The pro and pol genes of simian retrovirus-1 (SRV-1) are expressed as parts of a fusion protein generated by -1 ribosomal frameshifting. To investigate the requirements for frameshifting at the gag-pro overlap, we have inserted a stretch of 58 nucleotides containing the proposed frameshift signal into a plasmid that allows monitoring of translation in all three reading frames. In vitro translation of mRNAs derived from this plasmid indicated that the 58 nucleotides from the SRV-1 gag-pro overlap were sufficient to induce an efficient -1 shift in a heterologous context. Mutational analysis demonstrated that the slip site is formed at the heptanucleotide G GGA AAC. The frameshift efficiency of the wild type sequence in rabbit reticulocyte lysate was 23%. A second component of the frameshift signal is formed by a pseudoknot seven bases downstream of the slip site.
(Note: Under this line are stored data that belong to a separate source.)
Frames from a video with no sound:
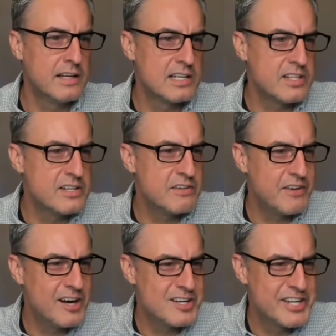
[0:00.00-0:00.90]
you so that you're
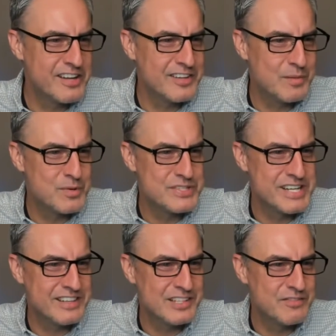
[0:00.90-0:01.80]
very articulate and
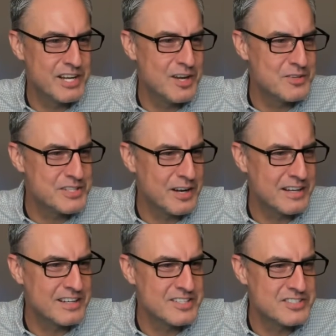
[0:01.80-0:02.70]
present these videos in a
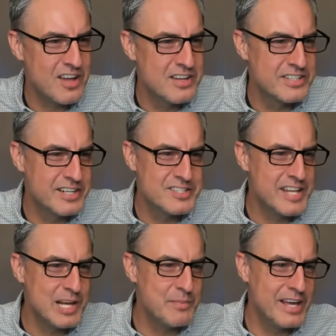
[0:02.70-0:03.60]
concise and
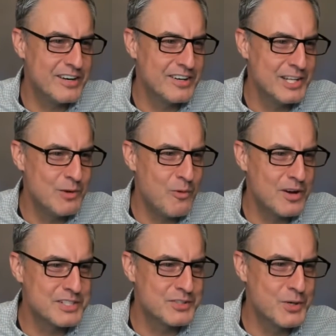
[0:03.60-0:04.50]
entertaining manner. You
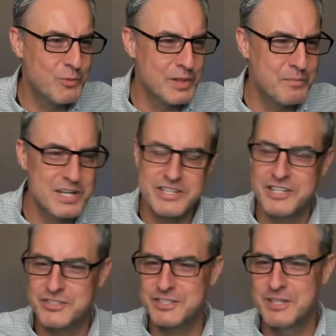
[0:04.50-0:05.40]
walk us through with much
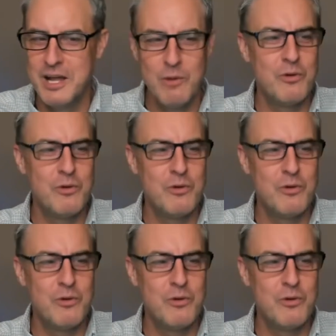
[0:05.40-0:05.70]
interest.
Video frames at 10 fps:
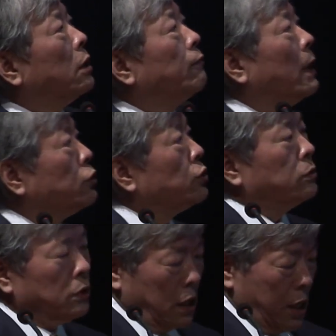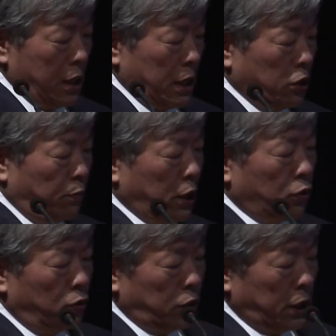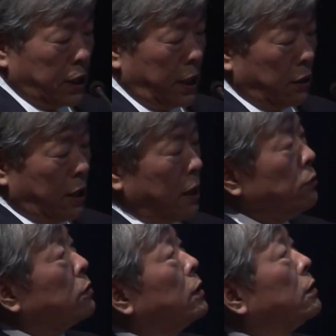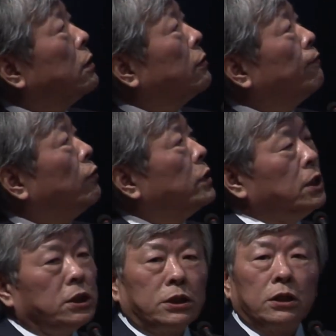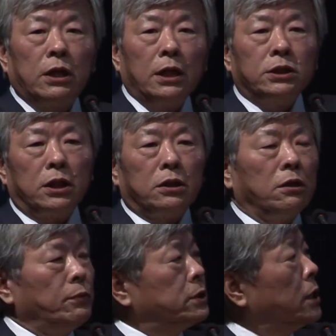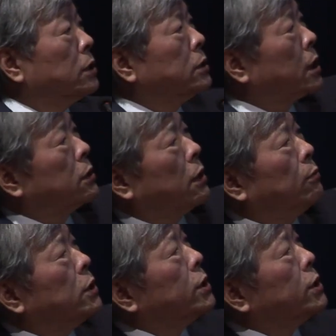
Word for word: function. It because it turned out in for each light chain, heavy chain, in this case heavy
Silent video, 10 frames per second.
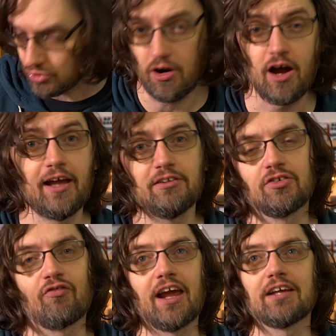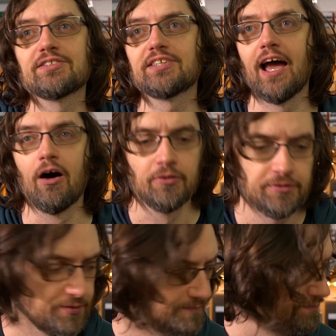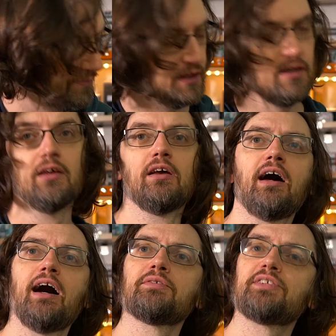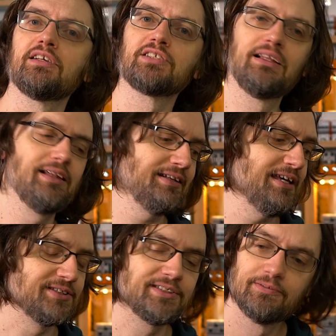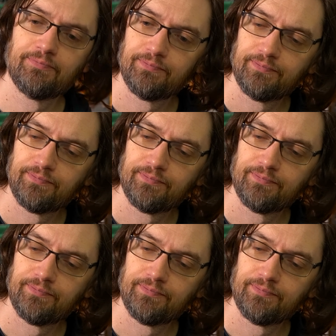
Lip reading: dry, direct sound sounds a little like this.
The presence of this pseudoknot was confirmed by mutational analysis, employing complementary and compensatory base changes, and by probing the structure of short RNA transcripts containing the frameshift signal. Adding increasing amounts of an SRV-1 pseudoknot containing RNA transcript to a translation reaction programmed with an SRV-1 frameshift reporter mRNA had no effect on the frameshift efficiency, arguing against the role of a specific pseudoknot-recognising factor in the frameshifting process.